RECORD SET:
━━━━━━━━━━━━━━━━━━━━━━━━━━━━━━

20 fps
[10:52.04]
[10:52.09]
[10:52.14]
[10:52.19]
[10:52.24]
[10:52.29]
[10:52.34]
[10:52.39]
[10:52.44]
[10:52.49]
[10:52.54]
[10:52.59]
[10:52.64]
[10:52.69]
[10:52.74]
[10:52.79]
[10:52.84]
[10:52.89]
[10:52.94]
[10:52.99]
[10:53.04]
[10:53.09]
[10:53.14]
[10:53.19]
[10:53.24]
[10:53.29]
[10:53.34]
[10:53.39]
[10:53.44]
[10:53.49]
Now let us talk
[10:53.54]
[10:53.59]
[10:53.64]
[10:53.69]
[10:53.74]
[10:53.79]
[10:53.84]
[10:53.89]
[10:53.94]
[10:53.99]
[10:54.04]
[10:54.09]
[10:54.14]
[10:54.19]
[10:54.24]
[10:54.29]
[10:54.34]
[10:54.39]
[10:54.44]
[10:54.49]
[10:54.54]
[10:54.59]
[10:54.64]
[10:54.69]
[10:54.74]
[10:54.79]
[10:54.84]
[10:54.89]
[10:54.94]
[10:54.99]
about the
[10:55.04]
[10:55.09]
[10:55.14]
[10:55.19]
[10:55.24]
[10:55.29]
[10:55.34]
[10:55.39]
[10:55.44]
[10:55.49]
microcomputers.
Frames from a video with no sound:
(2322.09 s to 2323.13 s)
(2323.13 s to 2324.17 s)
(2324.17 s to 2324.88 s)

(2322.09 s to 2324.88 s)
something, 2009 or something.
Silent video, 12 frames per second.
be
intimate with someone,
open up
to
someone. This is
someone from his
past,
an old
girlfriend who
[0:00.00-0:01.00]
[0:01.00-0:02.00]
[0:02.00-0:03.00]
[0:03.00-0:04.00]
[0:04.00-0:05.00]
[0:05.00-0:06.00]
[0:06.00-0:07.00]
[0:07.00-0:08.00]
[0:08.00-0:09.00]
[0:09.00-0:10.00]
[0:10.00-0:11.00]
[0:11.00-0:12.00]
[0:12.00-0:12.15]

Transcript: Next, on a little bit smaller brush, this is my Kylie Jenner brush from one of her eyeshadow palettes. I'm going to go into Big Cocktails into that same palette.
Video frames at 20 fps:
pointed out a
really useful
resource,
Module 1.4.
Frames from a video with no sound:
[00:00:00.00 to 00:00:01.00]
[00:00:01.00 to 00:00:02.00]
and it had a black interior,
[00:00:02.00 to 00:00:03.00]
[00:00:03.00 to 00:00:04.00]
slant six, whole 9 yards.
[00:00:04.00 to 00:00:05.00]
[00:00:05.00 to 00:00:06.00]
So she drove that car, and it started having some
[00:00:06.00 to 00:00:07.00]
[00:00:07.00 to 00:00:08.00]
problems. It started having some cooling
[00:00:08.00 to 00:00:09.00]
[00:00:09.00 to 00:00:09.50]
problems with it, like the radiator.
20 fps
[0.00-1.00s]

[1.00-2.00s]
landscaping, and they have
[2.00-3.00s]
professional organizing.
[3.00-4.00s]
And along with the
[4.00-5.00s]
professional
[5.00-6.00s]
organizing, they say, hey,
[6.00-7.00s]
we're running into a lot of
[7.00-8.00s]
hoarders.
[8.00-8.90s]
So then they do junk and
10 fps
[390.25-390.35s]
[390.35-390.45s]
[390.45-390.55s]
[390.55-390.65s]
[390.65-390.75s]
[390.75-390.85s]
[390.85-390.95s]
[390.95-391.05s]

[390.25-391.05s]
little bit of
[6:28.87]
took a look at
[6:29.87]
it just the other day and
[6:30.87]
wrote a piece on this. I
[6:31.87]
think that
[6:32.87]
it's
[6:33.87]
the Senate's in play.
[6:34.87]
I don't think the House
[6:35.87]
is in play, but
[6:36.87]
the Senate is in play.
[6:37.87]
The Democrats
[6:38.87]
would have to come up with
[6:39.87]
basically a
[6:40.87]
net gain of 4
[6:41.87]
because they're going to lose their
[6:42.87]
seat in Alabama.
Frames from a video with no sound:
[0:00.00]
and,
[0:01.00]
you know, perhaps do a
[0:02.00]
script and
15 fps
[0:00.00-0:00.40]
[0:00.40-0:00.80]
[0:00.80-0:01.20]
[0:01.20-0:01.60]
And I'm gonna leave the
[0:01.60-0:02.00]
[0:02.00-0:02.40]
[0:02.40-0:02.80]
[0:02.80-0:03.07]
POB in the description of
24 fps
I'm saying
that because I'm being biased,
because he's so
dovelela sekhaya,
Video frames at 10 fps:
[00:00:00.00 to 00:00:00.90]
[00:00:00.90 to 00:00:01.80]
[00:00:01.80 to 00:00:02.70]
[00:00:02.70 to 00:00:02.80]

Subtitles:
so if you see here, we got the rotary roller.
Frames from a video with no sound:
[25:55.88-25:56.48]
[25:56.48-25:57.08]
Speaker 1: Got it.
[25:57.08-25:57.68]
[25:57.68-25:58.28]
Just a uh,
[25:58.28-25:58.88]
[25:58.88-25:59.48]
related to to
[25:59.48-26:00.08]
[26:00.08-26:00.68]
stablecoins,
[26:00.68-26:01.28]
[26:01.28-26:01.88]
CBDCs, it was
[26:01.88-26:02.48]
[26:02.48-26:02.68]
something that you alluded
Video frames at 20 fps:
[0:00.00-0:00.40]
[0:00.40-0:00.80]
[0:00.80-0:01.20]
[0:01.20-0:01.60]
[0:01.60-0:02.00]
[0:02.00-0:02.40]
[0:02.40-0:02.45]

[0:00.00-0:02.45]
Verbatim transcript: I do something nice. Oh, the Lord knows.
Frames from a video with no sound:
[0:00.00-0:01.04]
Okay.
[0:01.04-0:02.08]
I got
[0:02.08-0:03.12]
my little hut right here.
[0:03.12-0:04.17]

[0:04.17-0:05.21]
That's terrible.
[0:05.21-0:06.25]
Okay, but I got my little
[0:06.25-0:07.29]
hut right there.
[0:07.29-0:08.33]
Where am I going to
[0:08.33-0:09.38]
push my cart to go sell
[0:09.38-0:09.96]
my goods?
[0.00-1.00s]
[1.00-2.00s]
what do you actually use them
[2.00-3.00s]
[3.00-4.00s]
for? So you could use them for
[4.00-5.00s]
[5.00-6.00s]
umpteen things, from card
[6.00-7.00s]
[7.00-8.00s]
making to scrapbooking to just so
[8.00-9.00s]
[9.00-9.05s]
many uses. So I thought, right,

━━━━━━━━━━━━━━━━━━━━━━━━━━━━━━

WORK INSTRUCTIONS: Word for word, reproduce every line of the data.

SOLVED PROBLEM:
20 fps
[10:52.04]
[10:52.09]
[10:52.14]
[10:52.19]
[10:52.24]
[10:52.29]
[10:52.34]
[10:52.39]
[10:52.44]
[10:52.49]
[10:52.54]
[10:52.59]
[10:52.64]
[10:52.69]
[10:52.74]
[10:52.79]
[10:52.84]
[10:52.89]
[10:52.94]
[10:52.99]
[10:53.04]
[10:53.09]
[10:53.14]
[10:53.19]
[10:53.24]
[10:53.29]
[10:53.34]
[10:53.39]
[10:53.44]
[10:53.49]
Now let us talk
[10:53.54]
[10:53.59]
[10:53.64]
[10:53.69]
[10:53.74]
[10:53.79]
[10:53.84]
[10:53.89]
[10:53.94]
[10:53.99]
[10:54.04]
[10:54.09]
[10:54.14]
[10:54.19]
[10:54.24]
[10:54.29]
[10:54.34]
[10:54.39]
[10:54.44]
[10:54.49]
[10:54.54]
[10:54.59]
[10:54.64]
[10:54.69]
[10:54.74]
[10:54.79]
[10:54.84]
[10:54.89]
[10:54.94]
[10:54.99]
about the
[10:55.04]
[10:55.09]
[10:55.14]
[10:55.19]
[10:55.24]
[10:55.29]
[10:55.34]
[10:55.39]
[10:55.44]
[10:55.49]
microcomputers.
Frames from a video with no sound:
(2322.09 s to 2323.13 s)
(2323.13 s to 2324.17 s)
(2324.17 s to 2324.88 s)

(2322.09 s to 2324.88 s)
something, 2009 or something.
Silent video, 12 frames per second.
be
intimate with someone,
open up
to
someone. This is
someone from his
past,
an old
girlfriend who
[0:00.00-0:01.00]
[0:01.00-0:02.00]
[0:02.00-0:03.00]
[0:03.00-0:04.00]
[0:04.00-0:05.00]
[0:05.00-0:06.00]
[0:06.00-0:07.00]
[0:07.00-0:08.00]
[0:08.00-0:09.00]
[0:09.00-0:10.00]
[0:10.00-0:11.00]
[0:11.00-0:12.00]
[0:12.00-0:12.15]

Transcript: Next, on a little bit smaller brush, this is my Kylie Jenner brush from one of her eyeshadow palettes. I'm going to go into Big Cocktails into that same palette.
Video frames at 20 fps:
pointed out a
really useful
resource,
Module 1.4.
Frames from a video with no sound:
[00:00:00.00 to 00:00:01.00]
[00:00:01.00 to 00:00:02.00]
and it had a black interior,
[00:00:02.00 to 00:00:03.00]
[00:00:03.00 to 00:00:04.00]
slant six, whole 9 yards.
[00:00:04.00 to 00:00:05.00]
[00:00:05.00 to 00:00:06.00]
So she drove that car, and it started having some
[00:00:06.00 to 00:00:07.00]
[00:00:07.00 to 00:00:08.00]
problems. It started having some cooling
[00:00:08.00 to 00:00:09.00]
[00:00:09.00 to 00:00:09.50]
problems with it, like the radiator.
20 fps
[0.00-1.00s]

[1.00-2.00s]
landscaping, and they have
[2.00-3.00s]
professional organizing.
[3.00-4.00s]
And along with the
[4.00-5.00s]
professional
[5.00-6.00s]
organizing, they say, hey,
[6.00-7.00s]
we're running into a lot of
[7.00-8.00s]
hoarders.
[8.00-8.90s]
So then they do junk and
10 fps
[390.25-390.35s]
[390.35-390.45s]
[390.45-390.55s]
[390.55-390.65s]
[390.65-390.75s]
[390.75-390.85s]
[390.85-390.95s]
[390.95-391.05s]

[390.25-391.05s]
little bit of
[6:28.87]
took a look at
[6:29.87]
it just the other day and
[6:30.87]
wrote a piece on this. I
[6:31.87]
think that
[6:32.87]
it's
[6:33.87]
the Senate's in play.
[6:34.87]
I don't think the House
[6:35.87]
is in play, but
[6:36.87]
the Senate is in play.
[6:37.87]
The Democrats
[6:38.87]
would have to come up with
[6:39.87]
basically a
[6:40.87]
net gain of 4
[6:41.87]
because they're going to lose their
[6:42.87]
seat in Alabama.
Frames from a video with no sound:
[0:00.00]
and,
[0:01.00]
you know, perhaps do a
[0:02.00]
script and
15 fps
[0:00.00-0:00.40]
[0:00.40-0:00.80]
[0:00.80-0:01.20]
[0:01.20-0:01.60]
And I'm gonna leave the
[0:01.60-0:02.00]
[0:02.00-0:02.40]
[0:02.40-0:02.80]
[0:02.80-0:03.07]
POB in the description of
24 fps
I'm saying
that because I'm being biased,
because he's so
dovelela sekhaya,
Video frames at 10 fps:
[00:00:00.00 to 00:00:00.90]
[00:00:00.90 to 00:00:01.80]
[00:00:01.80 to 00:00:02.70]
[00:00:02.70 to 00:00:02.80]

Subtitles:
so if you see here, we got the rotary roller.
Frames from a video with no sound:
[25:55.88-25:56.48]
[25:56.48-25:57.08]
Speaker 1: Got it.
[25:57.08-25:57.68]
[25:57.68-25:58.28]
Just a uh,
[25:58.28-25:58.88]
[25:58.88-25:59.48]
related to to
[25:59.48-26:00.08]
[26:00.08-26:00.68]
stablecoins,
[26:00.68-26:01.28]
[26:01.28-26:01.88]
CBDCs, it was
[26:01.88-26:02.48]
[26:02.48-26:02.68]
something that you alluded
Video frames at 20 fps:
[0:00.00-0:00.40]
[0:00.40-0:00.80]
[0:00.80-0:01.20]
[0:01.20-0:01.60]
[0:01.60-0:02.00]
[0:02.00-0:02.40]
[0:02.40-0:02.45]

[0:00.00-0:02.45]
Verbatim transcript: I do something nice. Oh, the Lord knows.
Frames from a video with no sound:
[0:00.00-0:01.04]
Okay.
[0:01.04-0:02.08]
I got
[0:02.08-0:03.12]
my little hut right here.
[0:03.12-0:04.17]

[0:04.17-0:05.21]
That's terrible.
[0:05.21-0:06.25]
Okay, but I got my little
[0:06.25-0:07.29]
hut right there.
[0:07.29-0:08.33]
Where am I going to
[0:08.33-0:09.38]
push my cart to go sell
[0:09.38-0:09.96]
my goods?
[0.00-1.00s]
[1.00-2.00s]
what do you actually use them
[2.00-3.00s]
[3.00-4.00s]
for? So you could use them for
[4.00-5.00s]
[5.00-6.00s]
umpteen things, from card
[6.00-7.00s]
[7.00-8.00s]
making to scrapbooking to just so
[8.00-9.00s]
[9.00-9.05s]
many uses. So I thought, right,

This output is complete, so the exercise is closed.